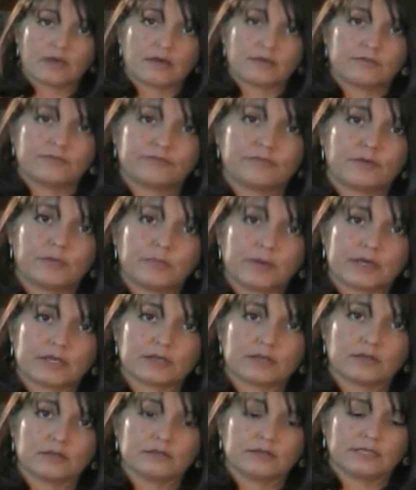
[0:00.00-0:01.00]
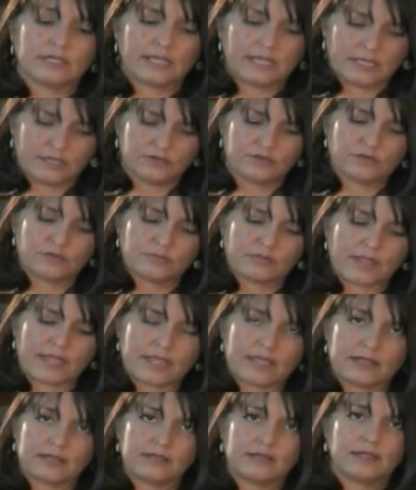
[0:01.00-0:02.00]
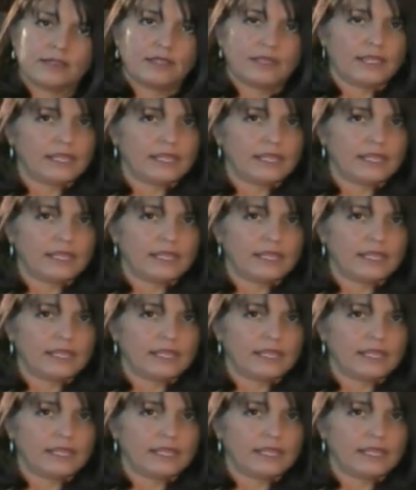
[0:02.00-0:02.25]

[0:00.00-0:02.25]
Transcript: of butter in your pan,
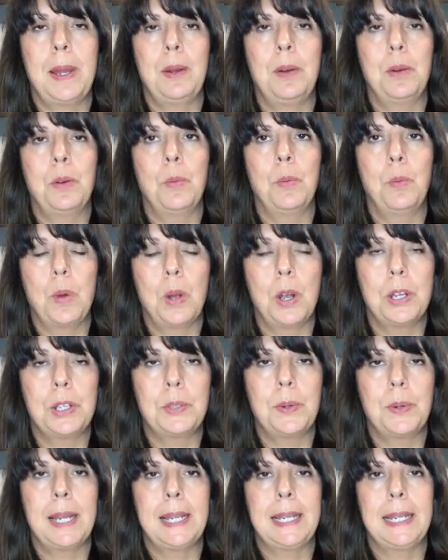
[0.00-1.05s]
me, what
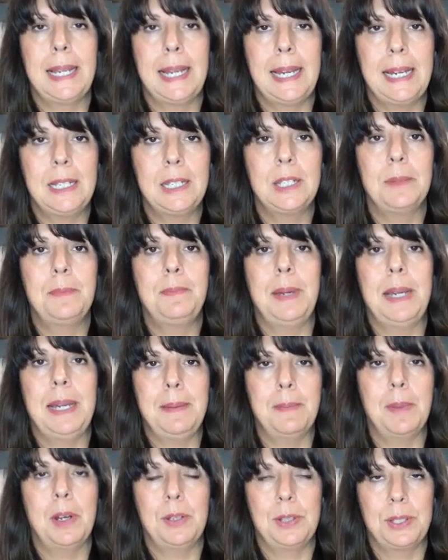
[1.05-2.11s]
do I need to be
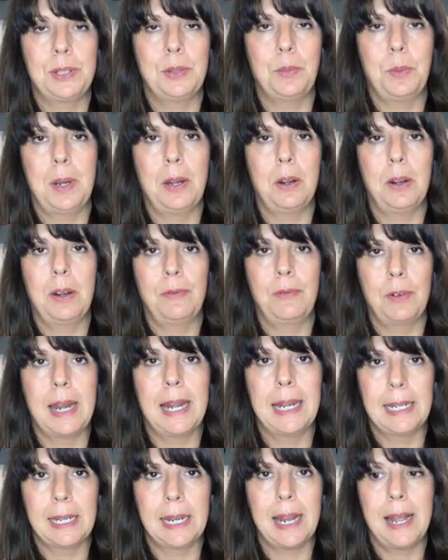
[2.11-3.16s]
most aware of
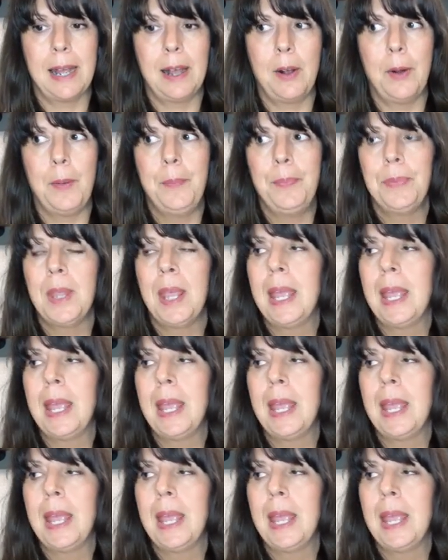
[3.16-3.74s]
right now?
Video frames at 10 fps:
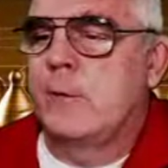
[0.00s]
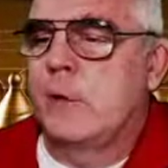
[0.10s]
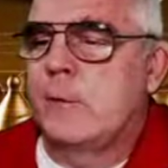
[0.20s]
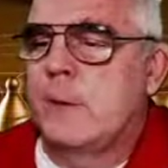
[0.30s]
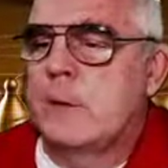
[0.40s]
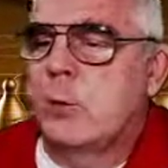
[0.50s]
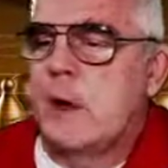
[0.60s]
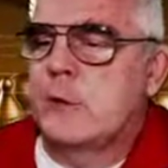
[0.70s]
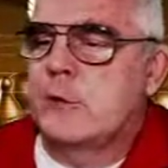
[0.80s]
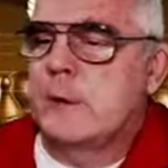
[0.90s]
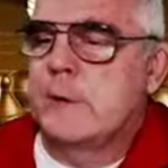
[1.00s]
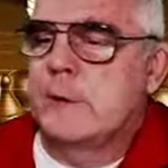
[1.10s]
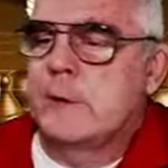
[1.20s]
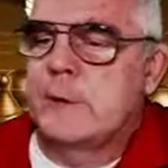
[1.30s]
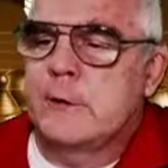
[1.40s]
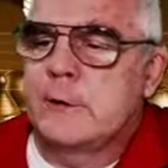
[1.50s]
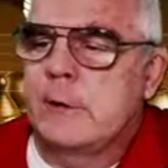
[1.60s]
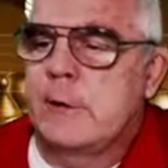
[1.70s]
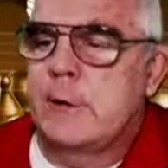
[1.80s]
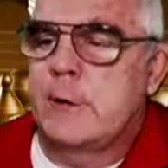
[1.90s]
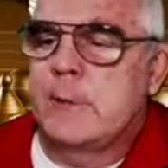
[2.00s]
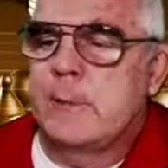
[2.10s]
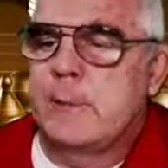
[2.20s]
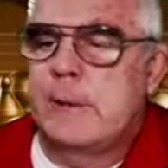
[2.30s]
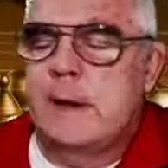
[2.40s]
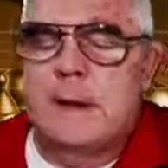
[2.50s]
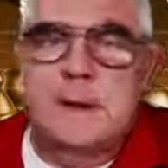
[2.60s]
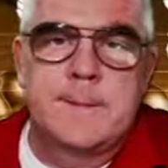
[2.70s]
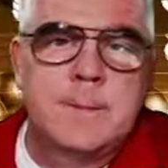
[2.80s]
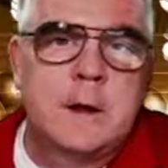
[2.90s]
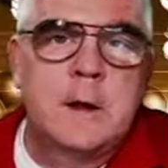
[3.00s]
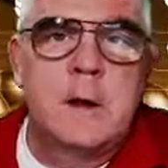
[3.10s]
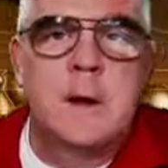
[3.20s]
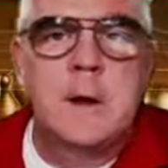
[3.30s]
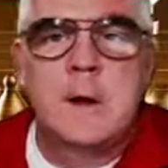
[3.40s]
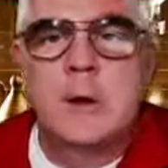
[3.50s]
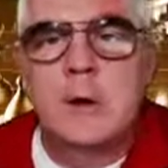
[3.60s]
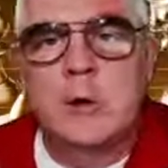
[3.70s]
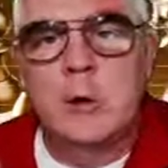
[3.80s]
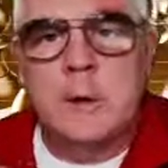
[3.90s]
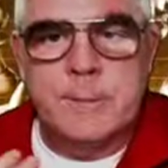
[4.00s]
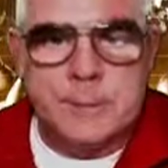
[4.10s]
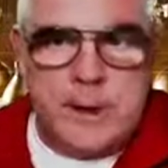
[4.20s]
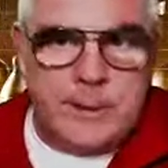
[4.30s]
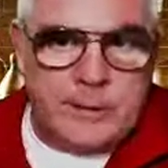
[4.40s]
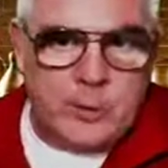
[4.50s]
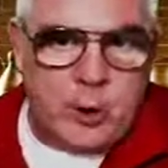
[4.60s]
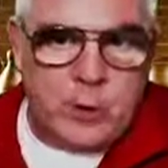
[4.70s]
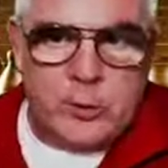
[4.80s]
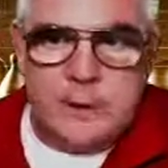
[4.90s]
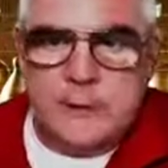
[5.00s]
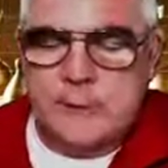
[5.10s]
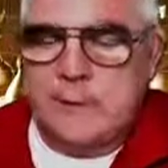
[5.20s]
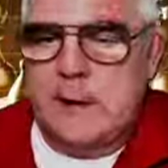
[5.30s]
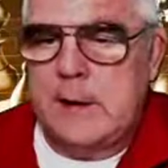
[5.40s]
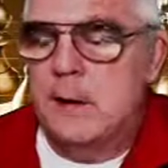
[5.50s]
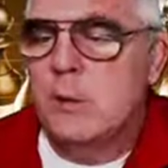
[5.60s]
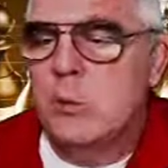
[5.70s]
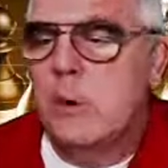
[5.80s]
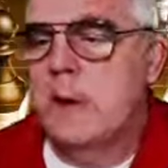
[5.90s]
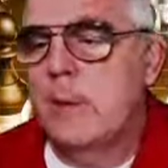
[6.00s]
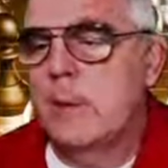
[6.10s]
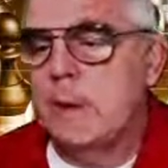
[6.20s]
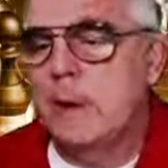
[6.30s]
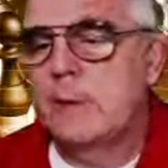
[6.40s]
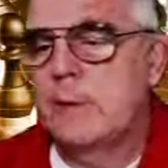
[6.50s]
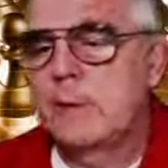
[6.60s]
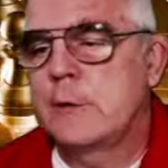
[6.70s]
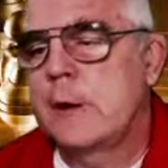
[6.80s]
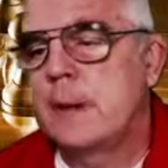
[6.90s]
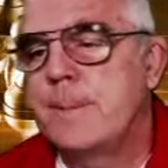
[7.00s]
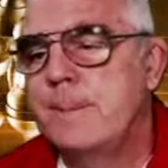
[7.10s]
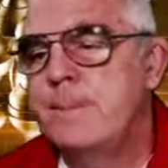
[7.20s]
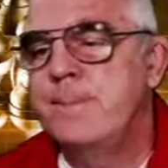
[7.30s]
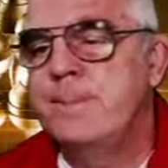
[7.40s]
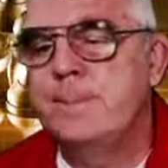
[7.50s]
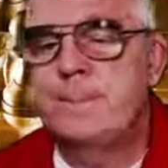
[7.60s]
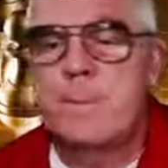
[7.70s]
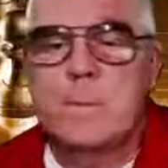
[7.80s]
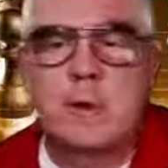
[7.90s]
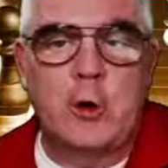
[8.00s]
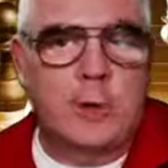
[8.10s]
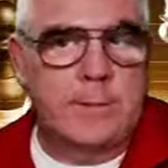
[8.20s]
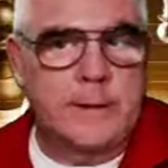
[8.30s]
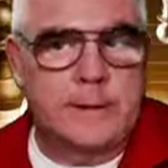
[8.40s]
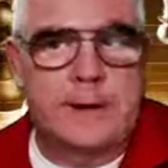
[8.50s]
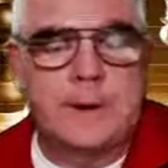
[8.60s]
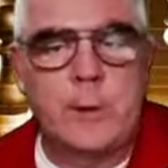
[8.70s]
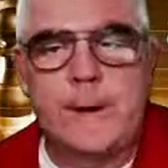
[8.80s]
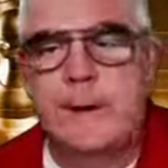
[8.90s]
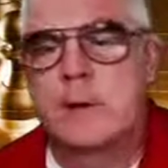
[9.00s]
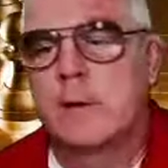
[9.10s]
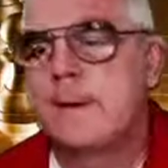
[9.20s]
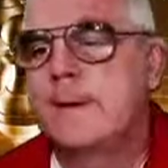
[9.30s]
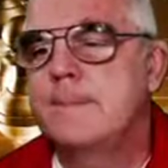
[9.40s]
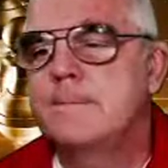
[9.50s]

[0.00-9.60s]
you've been watching this series from the beginning, you can probably already say what I'm about to say. Don't bring that queen out early.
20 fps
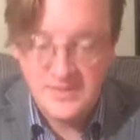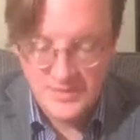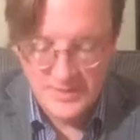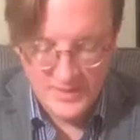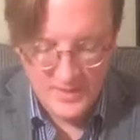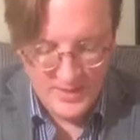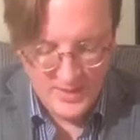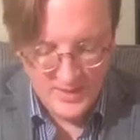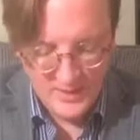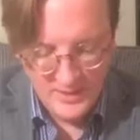
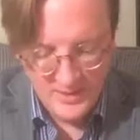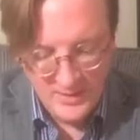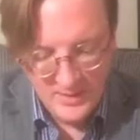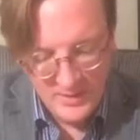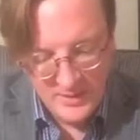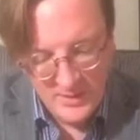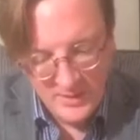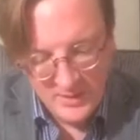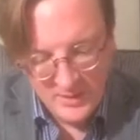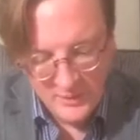today,
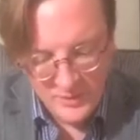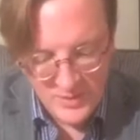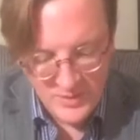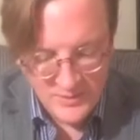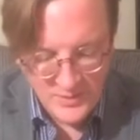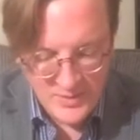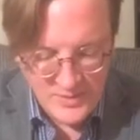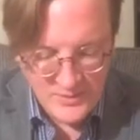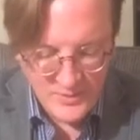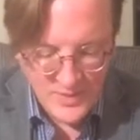
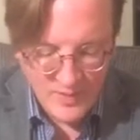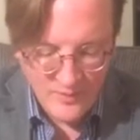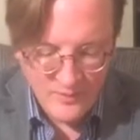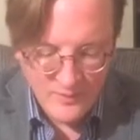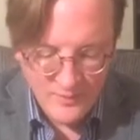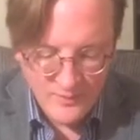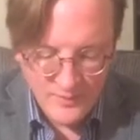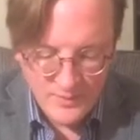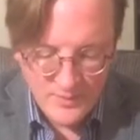which means we have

* _TASK GOAL_:
Would you set down the listing exactly, omitting pictures?

* _RESPONSE BELOW_:
[0:00.00-0:01.00]
[0:01.00-0:02.00]
[0:02.00-0:02.25]

[0:00.00-0:02.25]
Transcript: of butter in your pan,
[0.00-1.05s]
me, what
[1.05-2.11s]
do I need to be
[2.11-3.16s]
most aware of
[3.16-3.74s]
right now?
Video frames at 10 fps:
[0.00s]
[0.10s]
[0.20s]
[0.30s]
[0.40s]
[0.50s]
[0.60s]
[0.70s]
[0.80s]
[0.90s]
[1.00s]
[1.10s]
[1.20s]
[1.30s]
[1.40s]
[1.50s]
[1.60s]
[1.70s]
[1.80s]
[1.90s]
[2.00s]
[2.10s]
[2.20s]
[2.30s]
[2.40s]
[2.50s]
[2.60s]
[2.70s]
[2.80s]
[2.90s]
[3.00s]
[3.10s]
[3.20s]
[3.30s]
[3.40s]
[3.50s]
[3.60s]
[3.70s]
[3.80s]
[3.90s]
[4.00s]
[4.10s]
[4.20s]
[4.30s]
[4.40s]
[4.50s]
[4.60s]
[4.70s]
[4.80s]
[4.90s]
[5.00s]
[5.10s]
[5.20s]
[5.30s]
[5.40s]
[5.50s]
[5.60s]
[5.70s]
[5.80s]
[5.90s]
[6.00s]
[6.10s]
[6.20s]
[6.30s]
[6.40s]
[6.50s]
[6.60s]
[6.70s]
[6.80s]
[6.90s]
[7.00s]
[7.10s]
[7.20s]
[7.30s]
[7.40s]
[7.50s]
[7.60s]
[7.70s]
[7.80s]
[7.90s]
[8.00s]
[8.10s]
[8.20s]
[8.30s]
[8.40s]
[8.50s]
[8.60s]
[8.70s]
[8.80s]
[8.90s]
[9.00s]
[9.10s]
[9.20s]
[9.30s]
[9.40s]
[9.50s]

[0.00-9.60s]
you've been watching this series from the beginning, you can probably already say what I'm about to say. Don't bring that queen out early.
20 fps
today,
which means we have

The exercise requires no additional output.